The first step is recognizing when your fight response gets activated. Since the trauma you may feel a greater need to control your surroundings, which may lead you to act inflexibly toward others, provoking them into becoming hostile towards you, and their hostile behavior then feeds into and reinforces your beliefs about others. Notice the physical signs: clenched jaw, tight shoulders, rapid heartbeat, the urge to argue or control the situation.

Professional trauma therapy is essential for rewiring these deeply embedded patterns. Engaging in therapy options like cognitive-behavioral therapy (CBT), eye movement desensitization and reprocessing (EMDR), and mindfulness training can help regulate the nervous system and reduce symptoms like hypervigilance and anger, with effective treatment options aiming to help individuals regulate their nervous system responses.

Understanding your triggers doesn't mean avoiding them forever. It means learning to recognize when your nervous system shifts into fight mode so you can consciously choose a different response. Anger has been found to be a secondary emotion caused and fueled by some underlying emotion, often covering hurt or fear, though anger may be easier to express and may make you feel stronger.
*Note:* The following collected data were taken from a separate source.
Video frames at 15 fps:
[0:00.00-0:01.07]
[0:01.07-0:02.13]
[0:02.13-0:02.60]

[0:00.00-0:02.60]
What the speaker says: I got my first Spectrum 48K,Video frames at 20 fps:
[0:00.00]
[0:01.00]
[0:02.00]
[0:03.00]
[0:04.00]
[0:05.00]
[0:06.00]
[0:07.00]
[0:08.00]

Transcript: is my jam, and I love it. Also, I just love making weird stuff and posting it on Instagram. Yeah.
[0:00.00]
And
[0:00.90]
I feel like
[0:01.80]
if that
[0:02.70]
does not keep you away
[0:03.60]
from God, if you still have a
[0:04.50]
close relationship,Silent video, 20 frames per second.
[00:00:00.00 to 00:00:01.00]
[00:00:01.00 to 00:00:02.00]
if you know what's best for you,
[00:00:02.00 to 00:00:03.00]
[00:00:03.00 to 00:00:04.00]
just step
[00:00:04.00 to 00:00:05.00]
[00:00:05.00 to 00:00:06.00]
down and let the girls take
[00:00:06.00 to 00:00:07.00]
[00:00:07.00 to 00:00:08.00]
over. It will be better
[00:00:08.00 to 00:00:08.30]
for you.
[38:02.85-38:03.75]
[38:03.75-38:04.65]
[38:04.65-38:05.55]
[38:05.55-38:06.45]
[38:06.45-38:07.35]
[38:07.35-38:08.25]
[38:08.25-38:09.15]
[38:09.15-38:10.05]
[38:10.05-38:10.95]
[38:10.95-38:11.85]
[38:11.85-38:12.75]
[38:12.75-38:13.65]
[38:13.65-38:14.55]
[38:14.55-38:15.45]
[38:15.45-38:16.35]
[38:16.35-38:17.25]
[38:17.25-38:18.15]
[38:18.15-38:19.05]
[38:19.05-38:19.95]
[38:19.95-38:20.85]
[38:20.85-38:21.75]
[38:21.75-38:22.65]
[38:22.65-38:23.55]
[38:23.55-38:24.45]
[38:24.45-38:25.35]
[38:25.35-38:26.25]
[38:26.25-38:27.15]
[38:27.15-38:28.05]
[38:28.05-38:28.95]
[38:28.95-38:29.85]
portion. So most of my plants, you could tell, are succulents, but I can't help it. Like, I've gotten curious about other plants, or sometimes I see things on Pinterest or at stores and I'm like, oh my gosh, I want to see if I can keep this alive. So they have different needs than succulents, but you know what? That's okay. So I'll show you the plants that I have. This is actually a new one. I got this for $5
When you're feeling angry, it's important to try to take a moment to consider where that anger is coming from, and what underlying emotion might be causing it.

Your fight response served a purpose when you genuinely needed protection. Now it's time to teach your nervous system that not everyone is an enemy and not every situation requires you to be a warrior. The Freedom Triggers Assessment can help you identify your specific trauma triggers and develop a personalized healing plan that honors both your survival strength and your need for peace.

Healing doesn't mean becoming passive or losing your ability to protect yourself. It means choosing when to engage your fight response and when to stay in your calm, connected self. You can keep your warrior spirit while learning when to put down your sword.